DATA SECTION ::
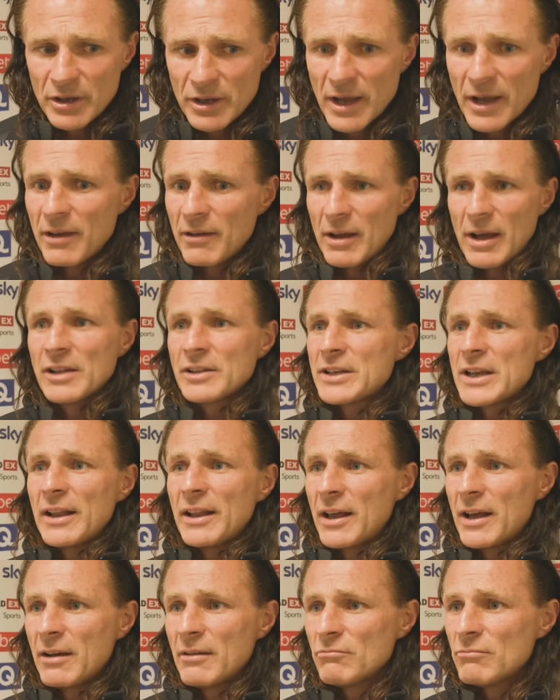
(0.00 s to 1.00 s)
Yeah, I'll
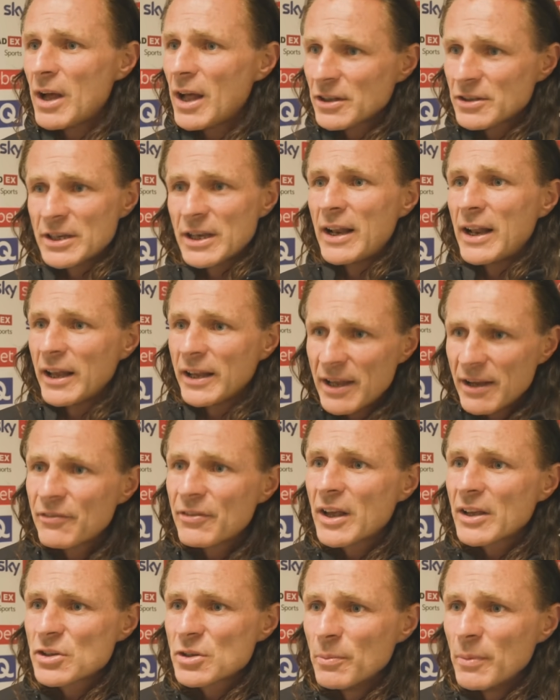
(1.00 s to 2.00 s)
take that. I'll take that.
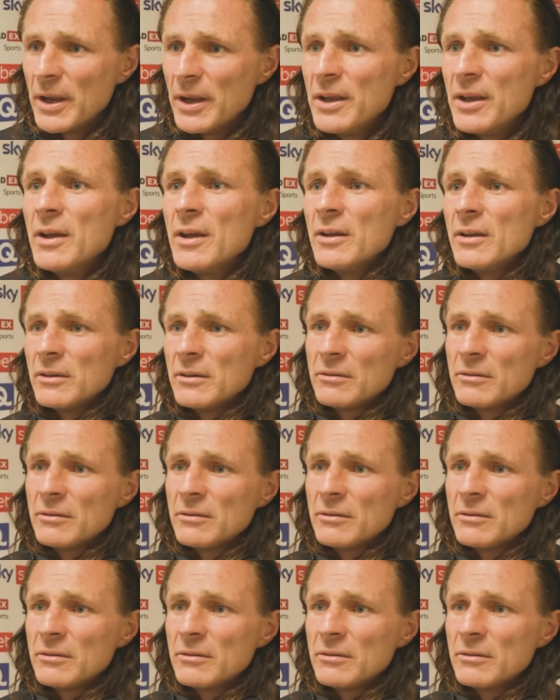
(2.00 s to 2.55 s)
Give that to me.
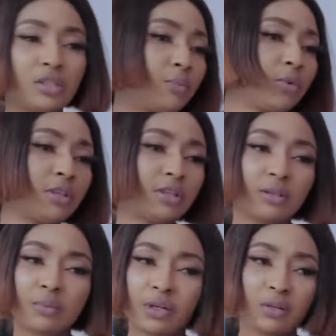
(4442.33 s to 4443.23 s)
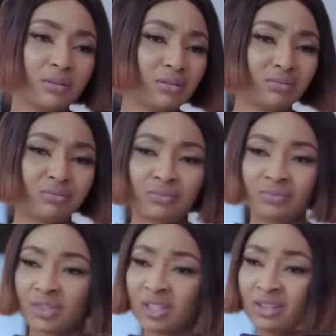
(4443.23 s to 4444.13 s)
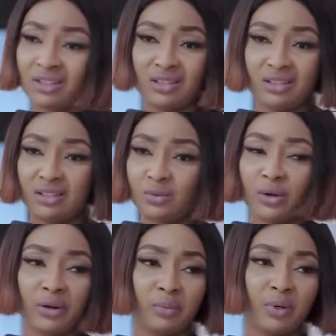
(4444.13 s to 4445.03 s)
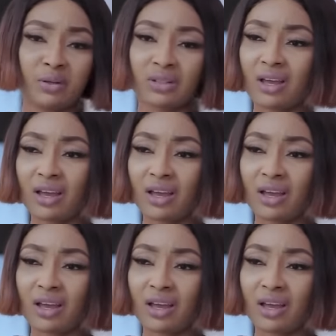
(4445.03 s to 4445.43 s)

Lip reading: to the police about Deji's whereabouts,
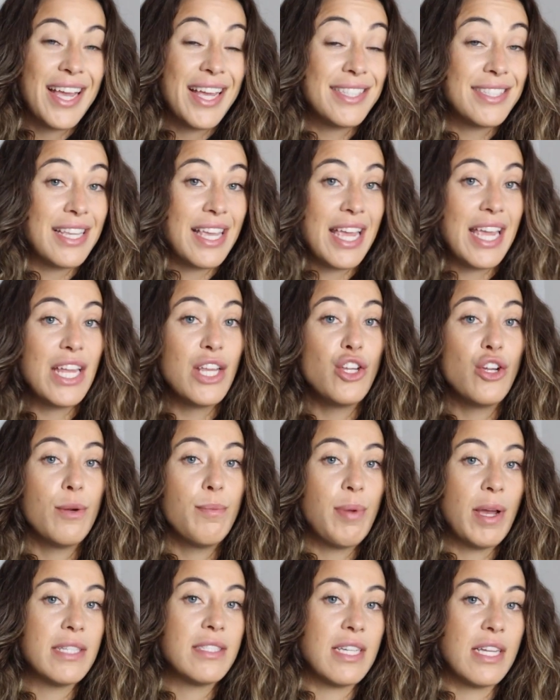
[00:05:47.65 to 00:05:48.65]
it's in your
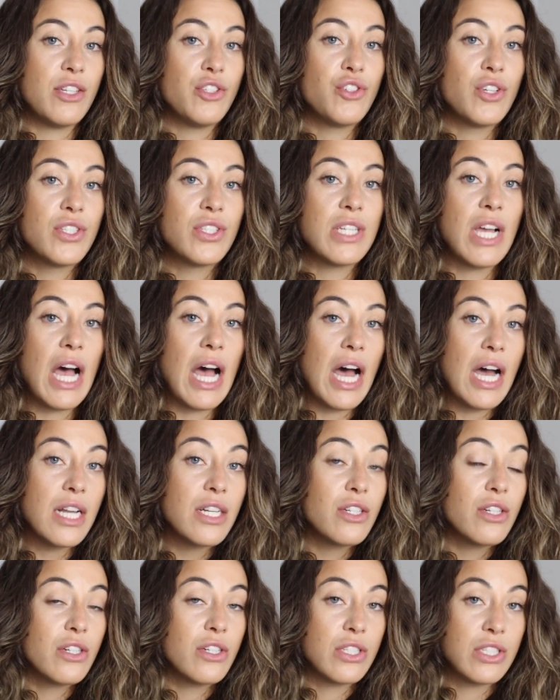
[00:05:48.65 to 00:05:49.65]
best interest to
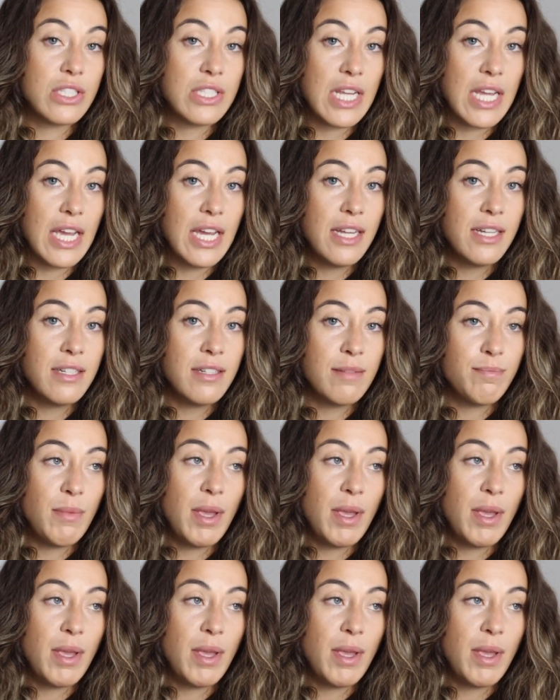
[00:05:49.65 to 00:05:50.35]
understand,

TO DO ::
With pictures left out, extract the lines from the one containing "Lip reading: to" to the end of the material above, both included, exactly as written.

WRITTEN RESPONSE ::
Lip reading: to the police about Deji's whereabouts,
[00:05:47.65 to 00:05:48.65]
it's in your
[00:05:48.65 to 00:05:49.65]
best interest to
[00:05:49.65 to 00:05:50.35]
understand,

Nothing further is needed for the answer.